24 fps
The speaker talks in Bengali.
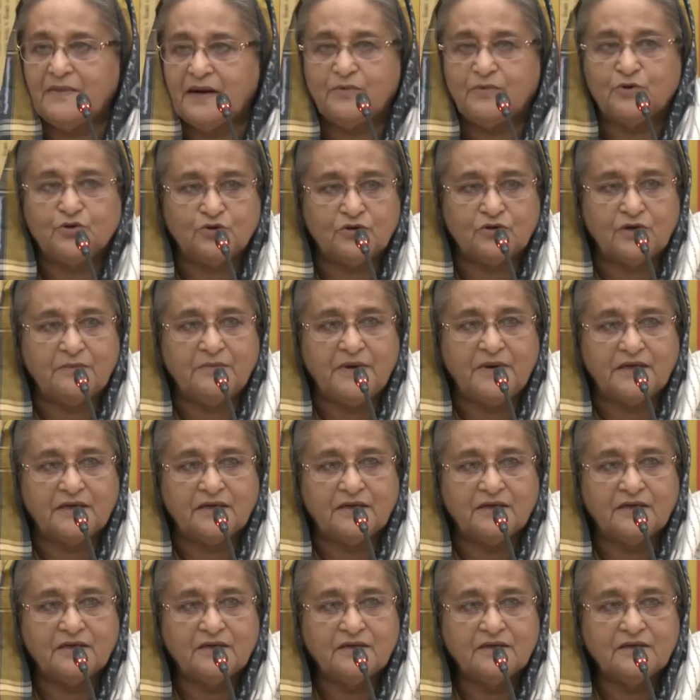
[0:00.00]
মাহমুদুর রহমান
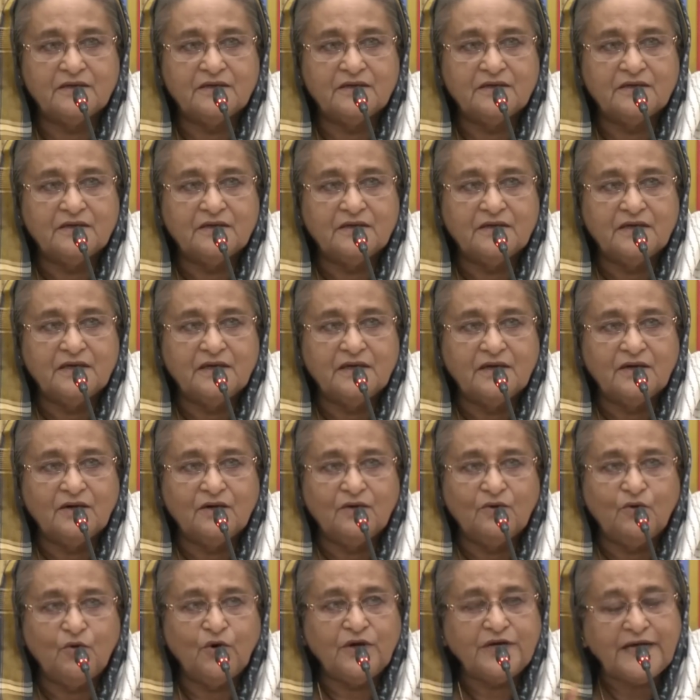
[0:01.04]

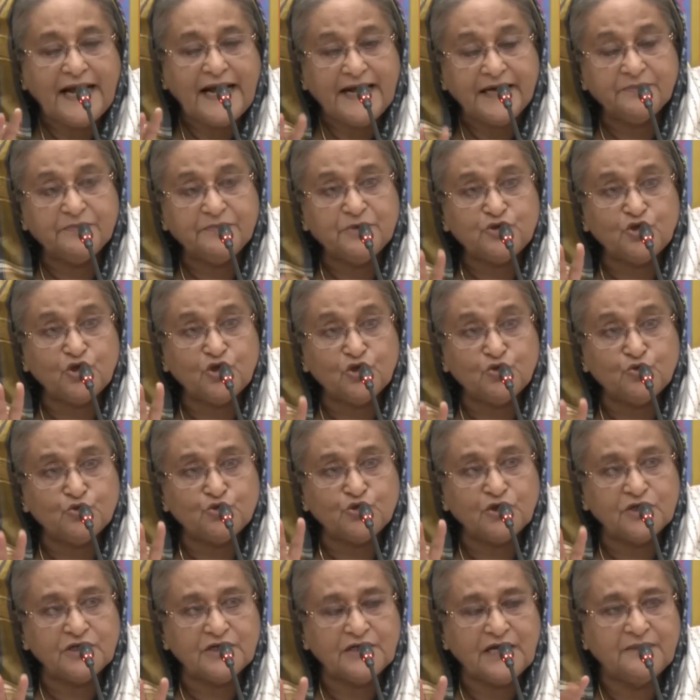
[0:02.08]
ওই রায়ের ভিতরে
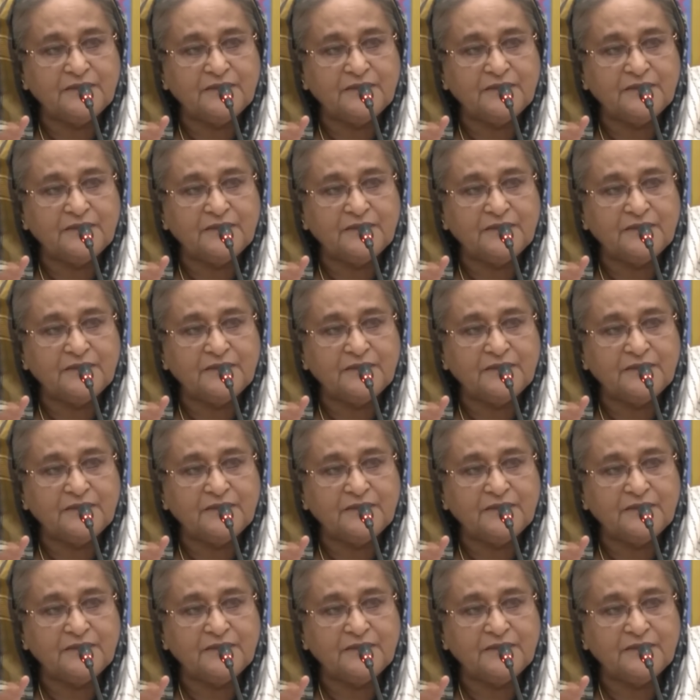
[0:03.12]
দুজনের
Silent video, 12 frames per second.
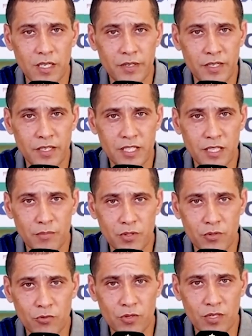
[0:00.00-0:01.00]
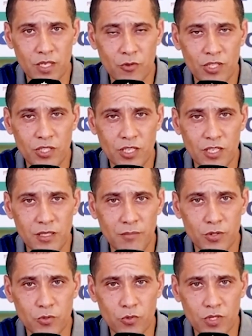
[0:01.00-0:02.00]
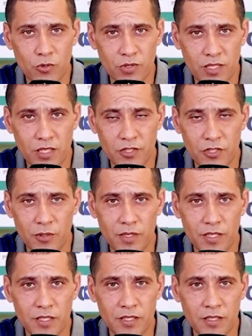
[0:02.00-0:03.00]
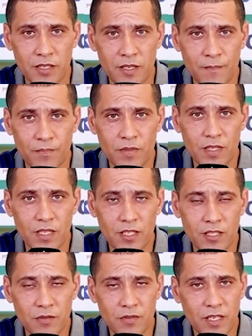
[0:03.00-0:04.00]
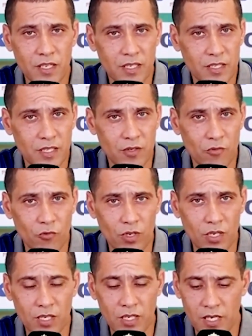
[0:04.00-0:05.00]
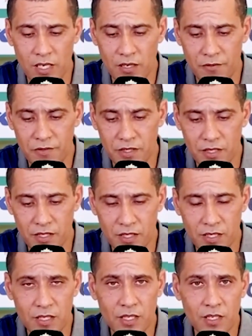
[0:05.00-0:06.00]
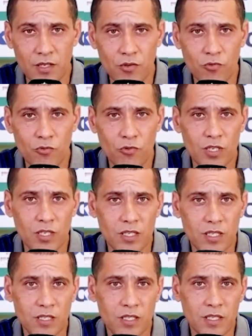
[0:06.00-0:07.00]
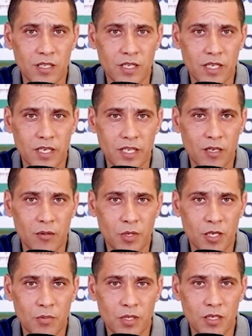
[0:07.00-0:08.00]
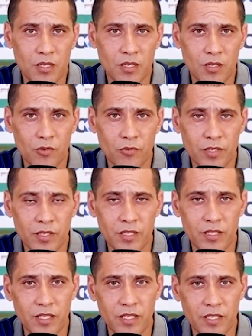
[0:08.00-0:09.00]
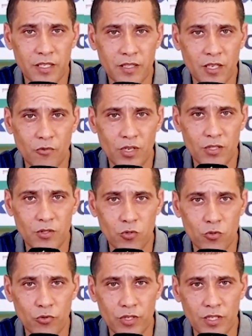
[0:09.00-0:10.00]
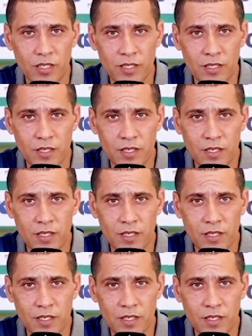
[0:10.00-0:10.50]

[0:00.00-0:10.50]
الناس المدسوسة أو الأشخاص المدسوسة وسط الجماهير الهدف ديالها كان هو خلق الفتنة وخلق البلبلة وكذلك إعطاء واحد الصورة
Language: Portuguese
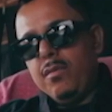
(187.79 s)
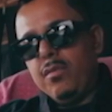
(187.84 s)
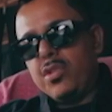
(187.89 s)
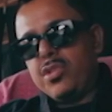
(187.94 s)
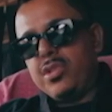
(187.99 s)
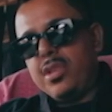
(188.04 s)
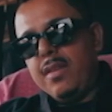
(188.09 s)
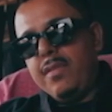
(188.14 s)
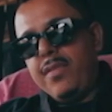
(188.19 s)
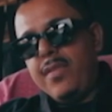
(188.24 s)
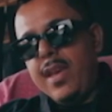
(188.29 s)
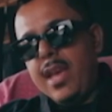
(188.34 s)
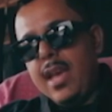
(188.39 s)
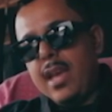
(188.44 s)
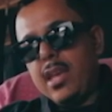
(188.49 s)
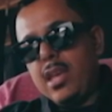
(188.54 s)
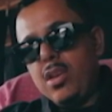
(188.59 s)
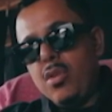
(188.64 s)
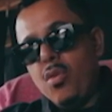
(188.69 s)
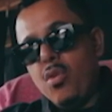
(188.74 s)
Você
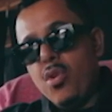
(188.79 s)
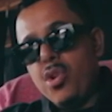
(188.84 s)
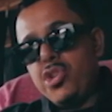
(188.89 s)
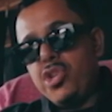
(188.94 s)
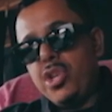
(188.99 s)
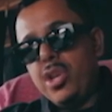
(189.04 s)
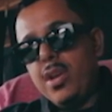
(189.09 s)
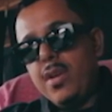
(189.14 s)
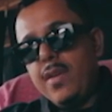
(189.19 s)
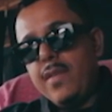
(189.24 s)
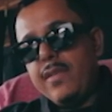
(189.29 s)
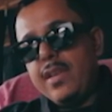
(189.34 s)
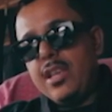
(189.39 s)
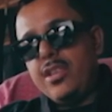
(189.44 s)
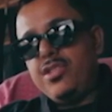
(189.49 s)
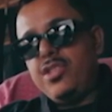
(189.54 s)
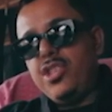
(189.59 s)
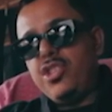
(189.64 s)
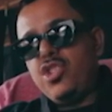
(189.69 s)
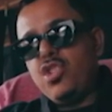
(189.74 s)
vê que hoje
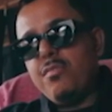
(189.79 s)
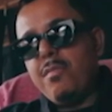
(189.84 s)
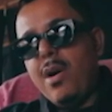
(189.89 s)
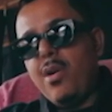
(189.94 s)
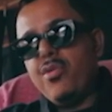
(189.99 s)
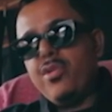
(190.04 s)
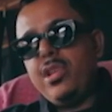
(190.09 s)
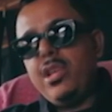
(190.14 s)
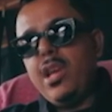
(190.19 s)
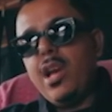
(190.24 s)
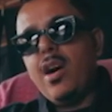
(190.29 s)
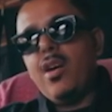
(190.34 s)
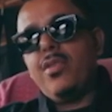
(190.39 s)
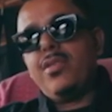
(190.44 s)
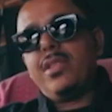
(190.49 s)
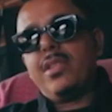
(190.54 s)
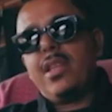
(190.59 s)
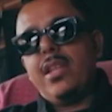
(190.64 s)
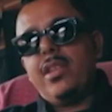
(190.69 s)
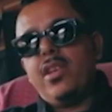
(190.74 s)
existe uma
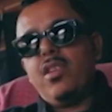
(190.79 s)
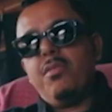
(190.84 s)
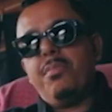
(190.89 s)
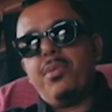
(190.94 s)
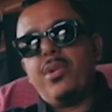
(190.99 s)
união, entendeu?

What is expected:
Word for word, restate all of the records. Exclude the pictures.

Solution to this problem:
24 fps
The speaker talks in Bengali.
[0:00.00]
মাহমুদুর রহমান
[0:01.04]

[0:02.08]
ওই রায়ের ভিতরে
[0:03.12]
দুজনের
Silent video, 12 frames per second.
[0:00.00-0:01.00]
[0:01.00-0:02.00]
[0:02.00-0:03.00]
[0:03.00-0:04.00]
[0:04.00-0:05.00]
[0:05.00-0:06.00]
[0:06.00-0:07.00]
[0:07.00-0:08.00]
[0:08.00-0:09.00]
[0:09.00-0:10.00]
[0:10.00-0:10.50]

[0:00.00-0:10.50]
الناس المدسوسة أو الأشخاص المدسوسة وسط الجماهير الهدف ديالها كان هو خلق الفتنة وخلق البلبلة وكذلك إعطاء واحد الصورة
Language: Portuguese
(187.79 s)
(187.84 s)
(187.89 s)
(187.94 s)
(187.99 s)
(188.04 s)
(188.09 s)
(188.14 s)
(188.19 s)
(188.24 s)
(188.29 s)
(188.34 s)
(188.39 s)
(188.44 s)
(188.49 s)
(188.54 s)
(188.59 s)
(188.64 s)
(188.69 s)
(188.74 s)
Você
(188.79 s)
(188.84 s)
(188.89 s)
(188.94 s)
(188.99 s)
(189.04 s)
(189.09 s)
(189.14 s)
(189.19 s)
(189.24 s)
(189.29 s)
(189.34 s)
(189.39 s)
(189.44 s)
(189.49 s)
(189.54 s)
(189.59 s)
(189.64 s)
(189.69 s)
(189.74 s)
vê que hoje
(189.79 s)
(189.84 s)
(189.89 s)
(189.94 s)
(189.99 s)
(190.04 s)
(190.09 s)
(190.14 s)
(190.19 s)
(190.24 s)
(190.29 s)
(190.34 s)
(190.39 s)
(190.44 s)
(190.49 s)
(190.54 s)
(190.59 s)
(190.64 s)
(190.69 s)
(190.74 s)
existe uma
(190.79 s)
(190.84 s)
(190.89 s)
(190.94 s)
(190.99 s)
união, entendeu?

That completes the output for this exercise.